• _Data extract_

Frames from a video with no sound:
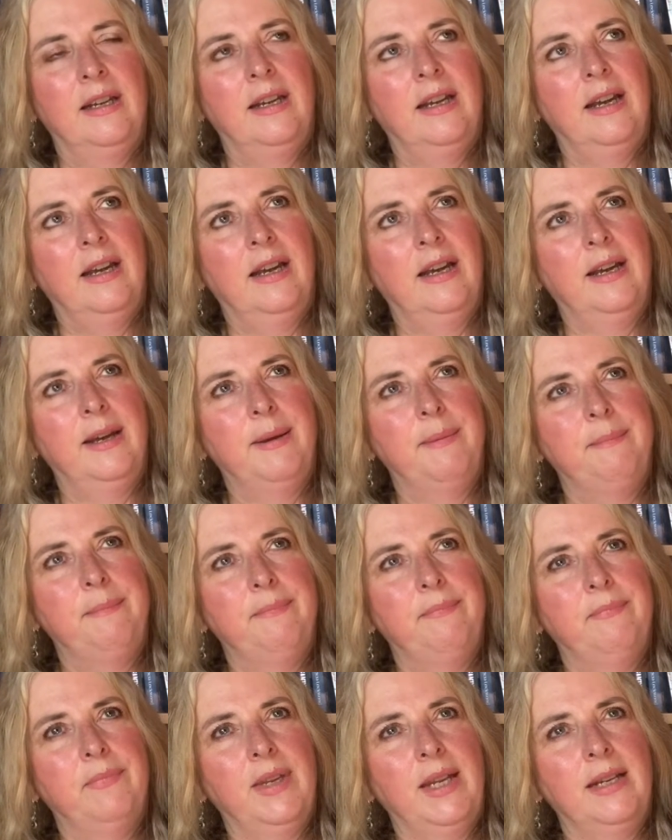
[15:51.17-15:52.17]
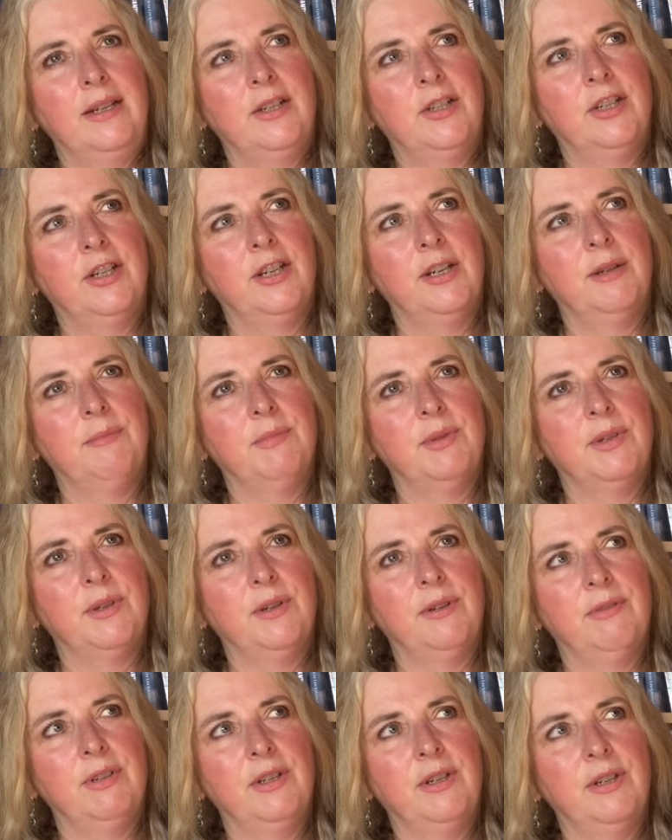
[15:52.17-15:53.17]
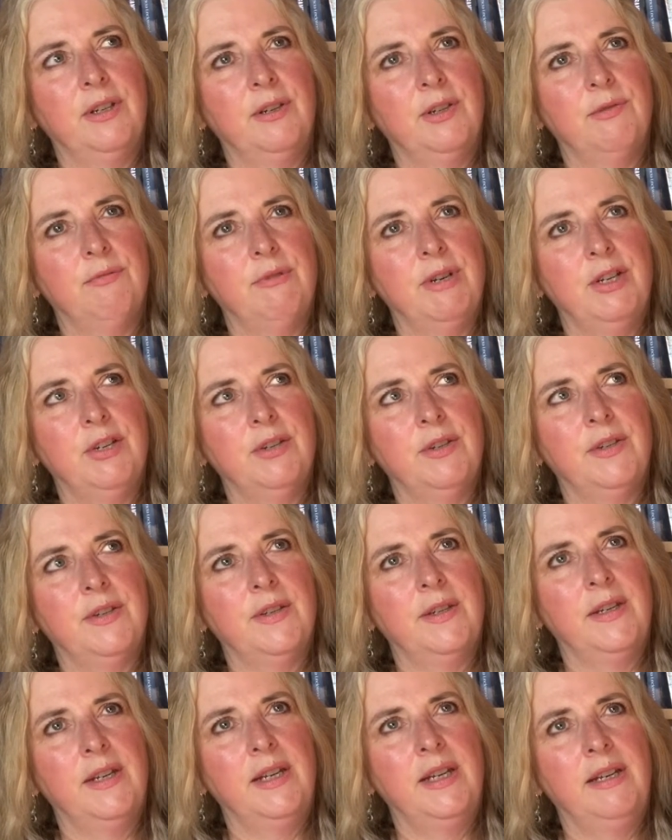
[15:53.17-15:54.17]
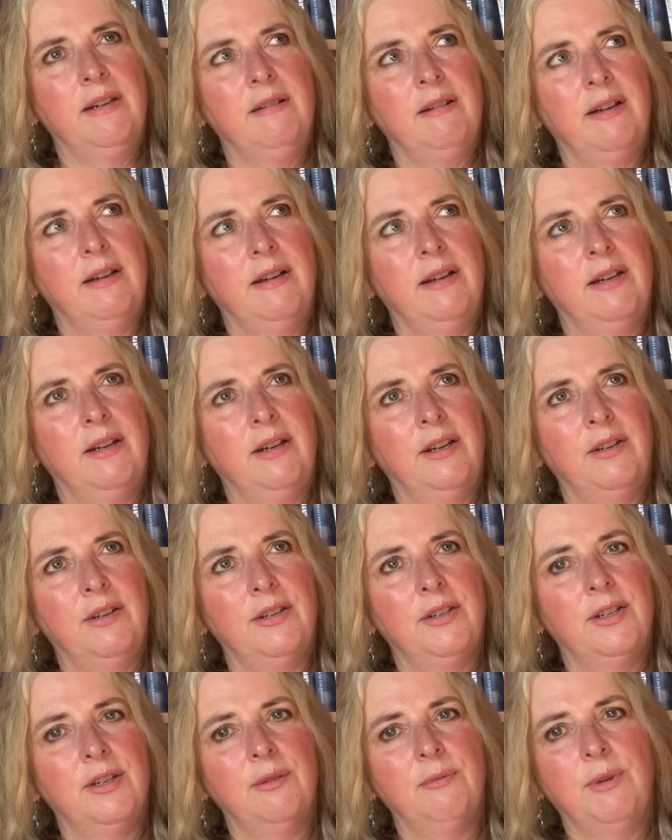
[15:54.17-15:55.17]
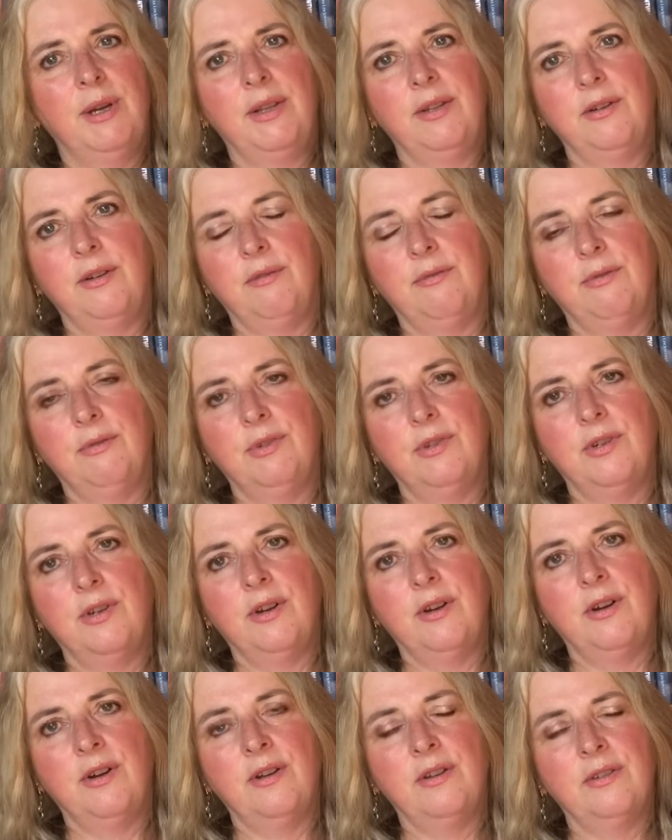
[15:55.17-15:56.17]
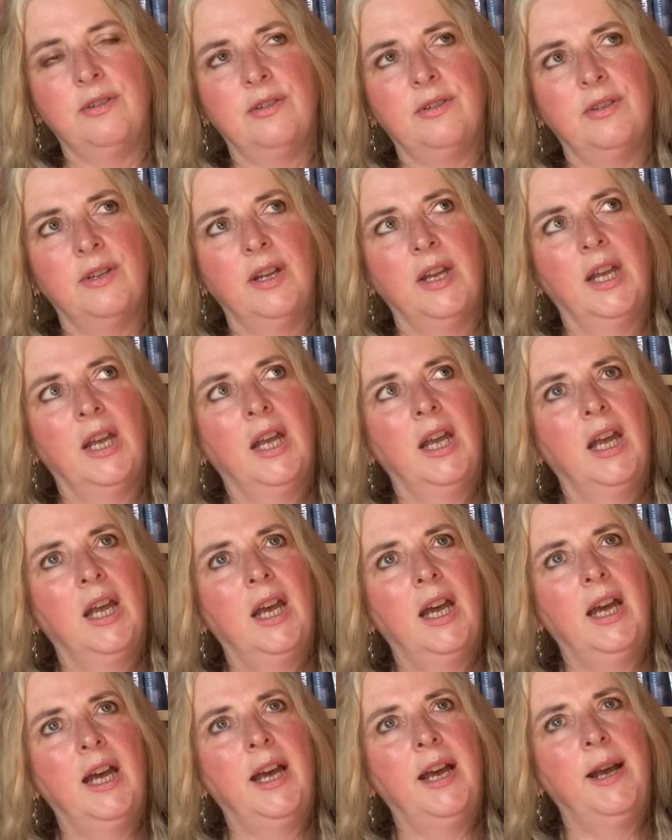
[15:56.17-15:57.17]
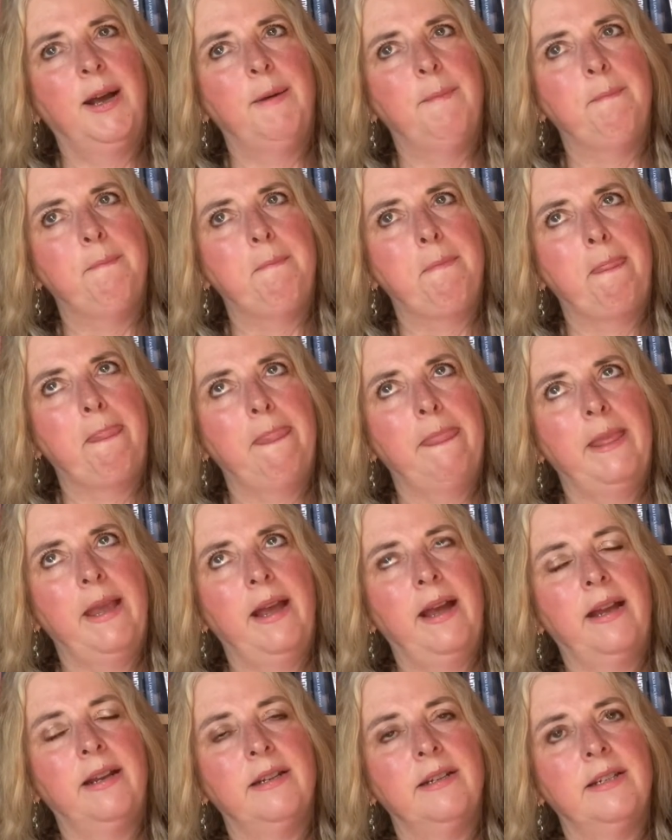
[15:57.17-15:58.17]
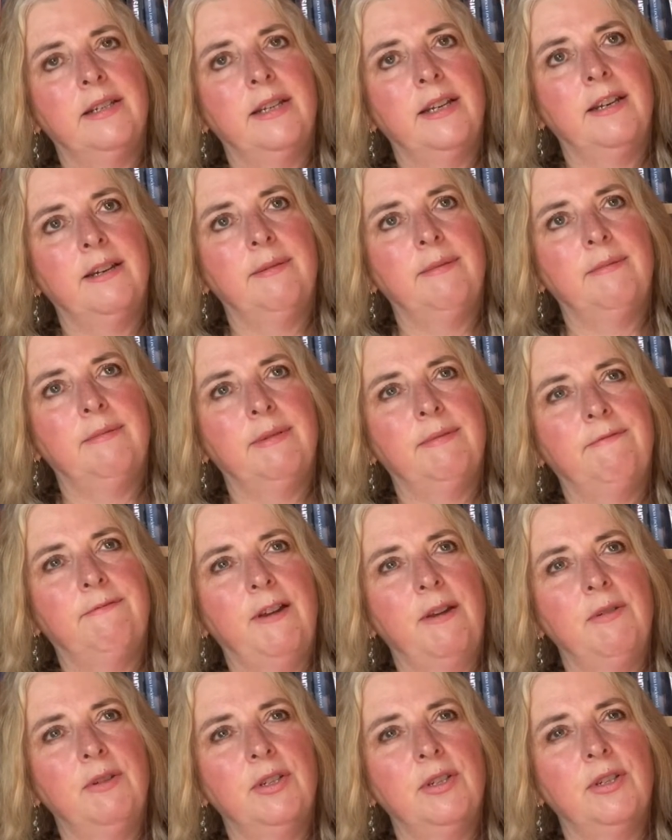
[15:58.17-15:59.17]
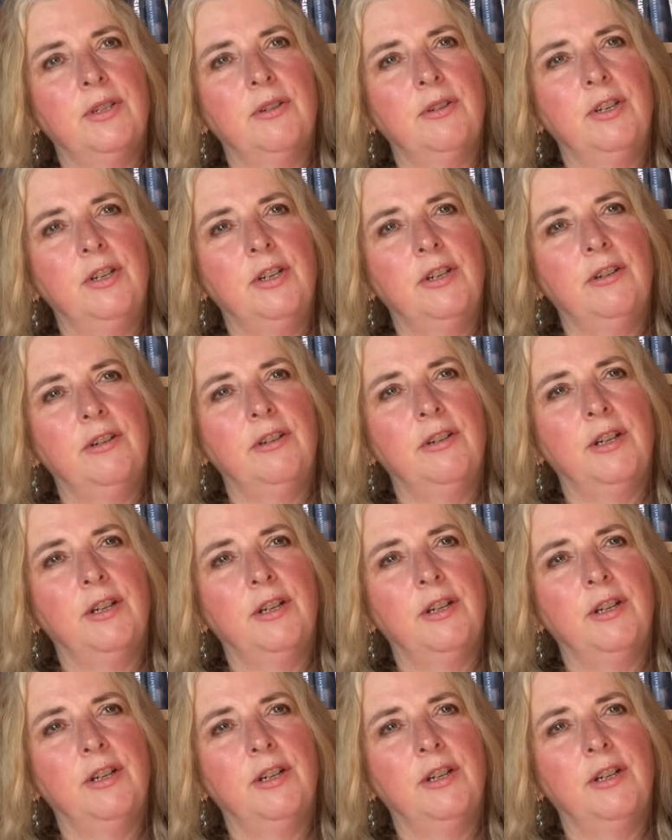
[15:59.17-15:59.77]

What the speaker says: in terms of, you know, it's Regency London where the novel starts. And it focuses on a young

• _Exercise_
Your task is to retype, exactly and only, the lines from the line holding "[15:52.17-15:53.17]" through the final line of the data above, with both ends kept. Drop the pictures.

• _Response to the exercise_
[15:52.17-15:53.17]
[15:53.17-15:54.17]
[15:54.17-15:55.17]
[15:55.17-15:56.17]
[15:56.17-15:57.17]
[15:57.17-15:58.17]
[15:58.17-15:59.17]
[15:59.17-15:59.77]

What the speaker says: in terms of, you know, it's Regency London where the novel starts. And it focuses on a young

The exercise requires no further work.